Antes de contarmos como os fatos se desenvolveram até essa farsa esportiva, vejamos o vídeo do gol de Valdés no jogo contra ninguém em 21 de novembro de 1973, no Estádio Nacional. Um momento tragicômico.

“Aquilo foi uma vergonha”, declarou anos depois Carlos Caszely, atacante que era o maior ídolo do futebol chileno na época (levou o Colo Colo de Santiago ao vice na Libertadores). 

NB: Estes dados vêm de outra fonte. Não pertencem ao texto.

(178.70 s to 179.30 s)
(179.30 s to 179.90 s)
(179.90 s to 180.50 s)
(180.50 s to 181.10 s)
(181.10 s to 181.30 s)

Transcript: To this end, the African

Além de craque, Caszely era (e é até hoje) esquerdista assumido e apoiador do presidente deposto Salvador Allende – socialista eleito legitimamente em 1970 e levado a se matar ao se ver encurralado durante o cerco das forças de Pinochet.

O dia do golpe

Logo cedo, em 11 de setembro de 1973, o Palácio de La Moneda – sede do governo do Chile – sofreu ataques e bombardeios de tanques e aviões-caça. Era a realização do golpe militar que vinha sendo esboçado havia meses. 

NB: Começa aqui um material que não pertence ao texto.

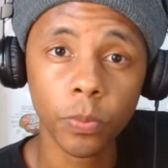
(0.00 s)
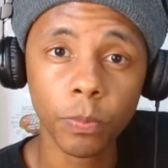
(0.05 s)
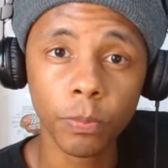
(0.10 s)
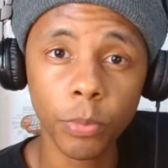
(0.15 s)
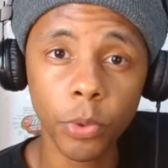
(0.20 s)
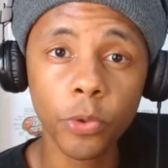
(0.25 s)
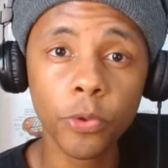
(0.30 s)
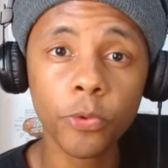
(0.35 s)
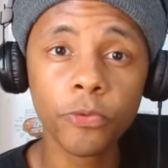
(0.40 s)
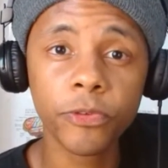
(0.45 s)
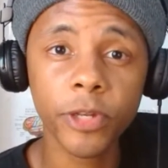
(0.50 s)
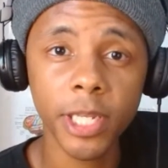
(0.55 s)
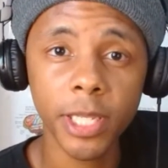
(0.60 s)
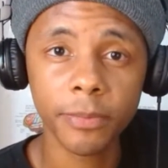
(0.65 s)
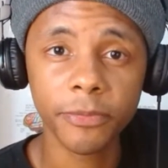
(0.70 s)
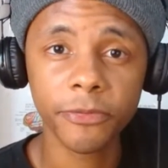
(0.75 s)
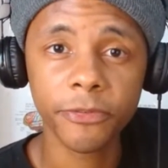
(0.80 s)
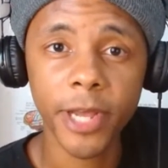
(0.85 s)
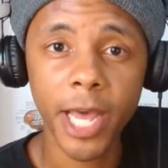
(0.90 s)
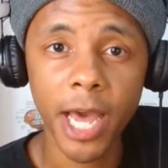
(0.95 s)
move
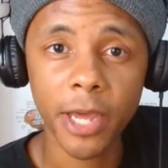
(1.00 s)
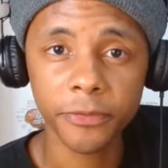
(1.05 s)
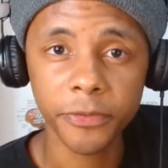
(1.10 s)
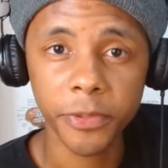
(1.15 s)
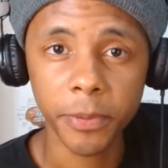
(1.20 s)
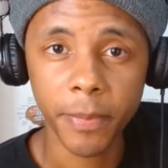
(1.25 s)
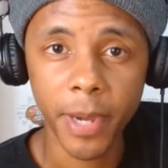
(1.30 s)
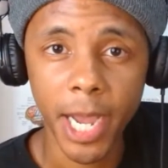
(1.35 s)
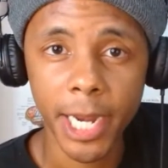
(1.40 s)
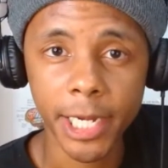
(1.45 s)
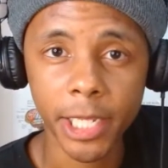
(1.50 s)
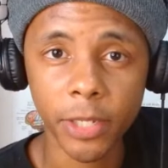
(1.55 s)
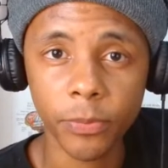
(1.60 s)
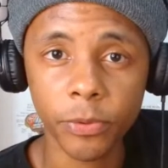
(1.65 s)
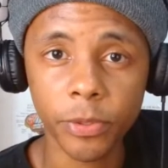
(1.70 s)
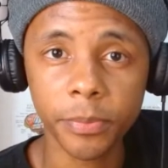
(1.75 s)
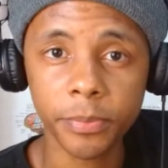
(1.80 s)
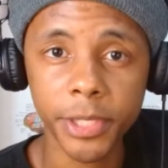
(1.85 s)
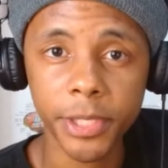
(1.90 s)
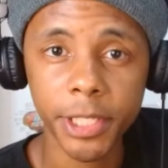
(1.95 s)
lymph out of the body,
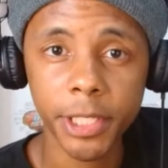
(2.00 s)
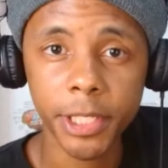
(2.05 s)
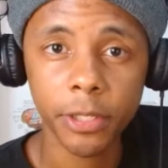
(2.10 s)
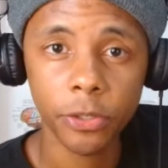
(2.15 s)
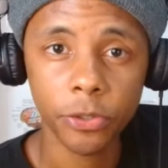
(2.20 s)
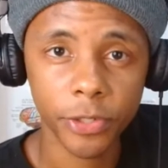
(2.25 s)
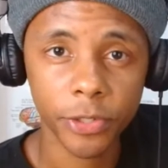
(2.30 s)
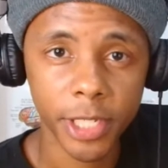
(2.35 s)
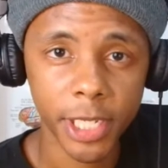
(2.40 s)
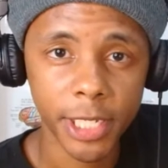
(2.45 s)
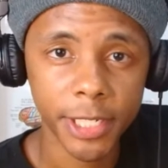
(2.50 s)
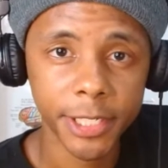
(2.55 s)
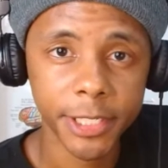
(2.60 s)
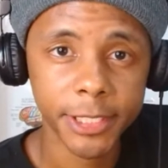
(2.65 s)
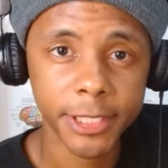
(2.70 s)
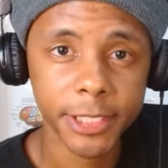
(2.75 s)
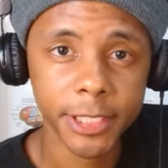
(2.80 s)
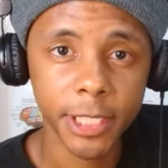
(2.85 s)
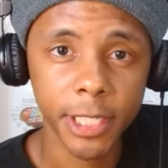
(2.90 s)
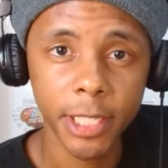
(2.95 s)
would be your
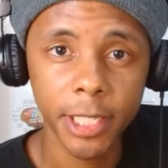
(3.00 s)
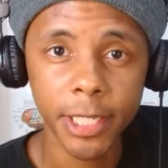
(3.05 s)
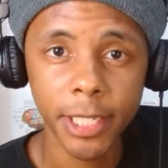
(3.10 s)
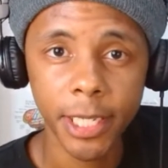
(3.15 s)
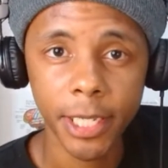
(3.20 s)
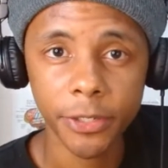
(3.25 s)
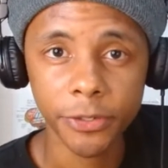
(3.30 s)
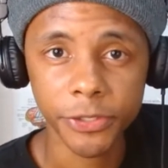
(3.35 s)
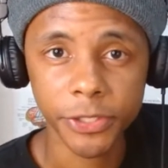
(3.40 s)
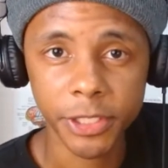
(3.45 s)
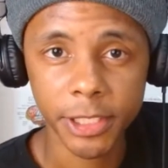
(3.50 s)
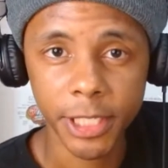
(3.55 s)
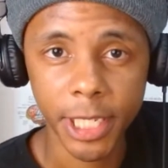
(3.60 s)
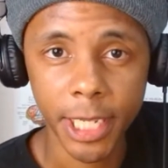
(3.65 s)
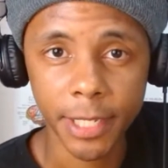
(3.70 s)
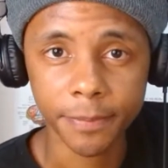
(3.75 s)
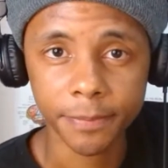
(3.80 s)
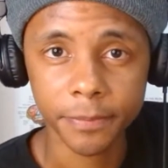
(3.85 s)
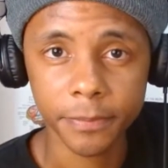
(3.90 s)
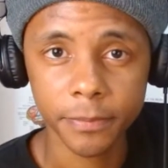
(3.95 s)
kidneys and your
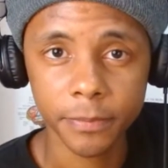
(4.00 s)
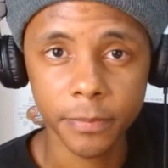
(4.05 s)
skin.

O presidente socialista Salvador Allende via seu governo afundar aos poucos em crises econômicas (algumas fabricadas, como a greve de caminhoneiros que teve apoio financeiro da CIA, a agência de espionagem dos EUA). No clima de tensão, os militares comandados pelo general Pinochet partiram para a ação.

Os golpistas venceram e tomaram o poder. A vitória foi sacramentada com o suicídio do presidente Allende, que apontou para a cabeça um fuzil russo AK-47 que, supostamente, era um presente do ditador cubano Fidel Castro. Se não se matasse ali, quase certamente Allende teria sido fuzilado pelas tropas de Pinochet.

Os militares golpistas começaram a prender qualquer um que fosse (assumido ou suposto) comunista, socialista, não simpatizante ou apenas tivesse a aparência de subversivo. Presos eram levados para o Estádio Nacional – onde o Brasil ganhou a Copa do Mundo de 1962 – para serem trancafiados, torturados ou fuzilados.

Estima-se que 4 mil pessoas tenham ficado confinadas no Estádio Nacional nos quase dois meses em que o campo de concentração improvisado funcionou. Destas, cerca de 400 foram executadas no círculo central do gramado – pintado de preto para esses eventos.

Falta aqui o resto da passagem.